Notícias » Brasil » Brasil

 Rio: patrulhamento é reforçado em favelas após invasão de hotel
22 de agosto de 2010 21h09 atualizado às 21h13

Policiais reforçam a entrada da 15ª Delegacia de Policia. Foto: Luis Bulcão Pinheiro/Especial para Terra

Policiais reforçam a entrada da 15ª Delegacia de Policia
Foto: Luis Bulcão Pinheiro/Especial para Terra

A Polícia Militar reforçou o policiamento neste domingo nas favelas da Rocinha e do Vidigal, na zona sul da cidade, após o intenso tiroteio que levou pânico e morte às ruas de São Conrado, na manhã de sábado. De acordo com informações do 23º BPM (Leblon), a situação é tranquila nas áreas e o patrulhamento continuará nas comunidades.

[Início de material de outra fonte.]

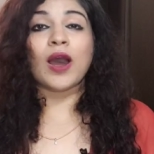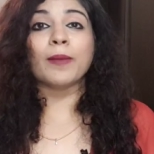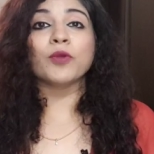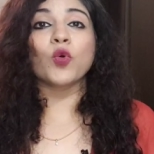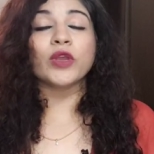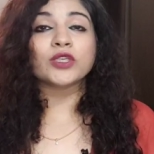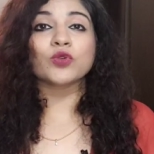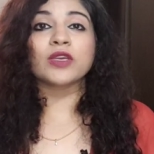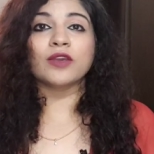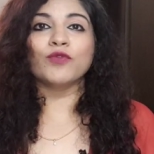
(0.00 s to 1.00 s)
I'm going
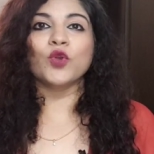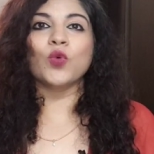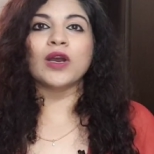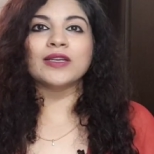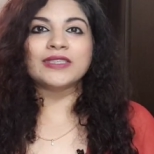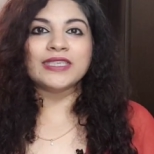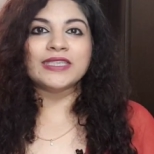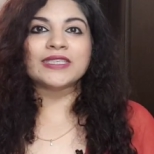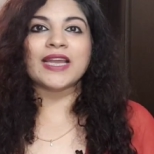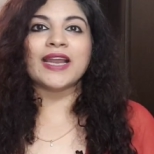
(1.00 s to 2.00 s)
to give you a
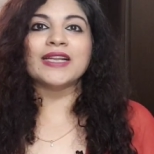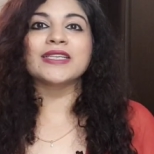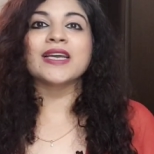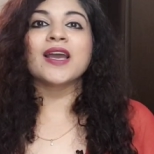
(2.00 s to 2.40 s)
detailed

A presença maciça dos PMs deu mais segurança aos 19 mil atletas que participaram, pela manhã, da Meia Maratona do Rio (que teve a largada do bairro e seguiu até o Aterro do Flamengo) e também ao público que foi conferir a prova, que parecia tentar esquecer o pesadelo vivido no dia anterior.

Depois de ter sido invadido por um grupo armado que fez 35 reféns, entre hóspedes e funcionários em suas dependências, o Hotel Intercontinental retomou a sua rotina. A informação é da assessoria de imprensa do próprio hotel, que destaca "a rapidez e eficiência da ação da Polícia Militar e das autoridades de Segurança Pública na solução do caso, sem ameaça à integridade física de hóspedes e funcionários".

Os criminosos invadiram o estabelecimento quando fugiam da polícia. Na troca de tiros entre PMs e os traficantes, Adriana Duarte de Oliveira, de 41 anos, morreu e sete pessoas ficaram feridas. De acordo com a PM, a mulher trabalhava para o tráfico de drogas e contra ela já havia um mandado de prisão expedido.

Manhã de pânico e morte
Na manhã de sábado, a zona sul foi palco ontem de uma ação criminosa de ousadia inédita. Sessenta bandidos da Rocinha, com fuzis e pistolas, trocaram tiros com policiais militares pelas ruas de São Conrado, deixando um rastro de terror. No confronto, que deixou quatro PMs feridos, parte do bando invadiu o Hotel Intercontinental e fez 35 reféns. Cerca de 50 homens do Batalhão de Operações Especiais (Bope) cercaram e ocuparam cada andar do edifício. Após pouco mais de uma hora de tensa negociação - com os criminosos ameaçando dar tiros de fuzis em hóspedes e funcionários -, as vítimas foram libertadas e 10 bandidos, presos. Mais tarde, outro suspeito foi localizado no Hospital Getúlio Vargas, na Penha.

Para o secretário estadual de Segurança, José Mariano Beltrame, o ataque, que ganhou repercussão mundial, não foi novidade: "Essa imagem, o Rio passa para o mundo há muito tempo. Isso não é novo para o carioca. Nos próximos anos teremos um Rio bem melhor. Mas quem achar que isso vai se reverter num piscar de olhos, é um mentiroso".

A ação começou às 8h20, quando o bonde saiu de um baile funk no Morro do Vidigal e seguia para a Rocinha. Na Avenida Niemeyer, a quadrilha cruzou com patrulha do 23º BPM (Leblon), onde PMs viram cinco vans e cerca de dez motos com homens armados. No grupo, estava Antônio Francisco Bonfim Lopes, o Nem, chefão da Rocinha. Os policiais tentaram interceptar a quadrilha, e o tiroteio começou. Vestindo coletes à prova de balas, os bandidos dispararam de fuzil do meio da rua, colocando motoristas e pedestres na linha de tiro.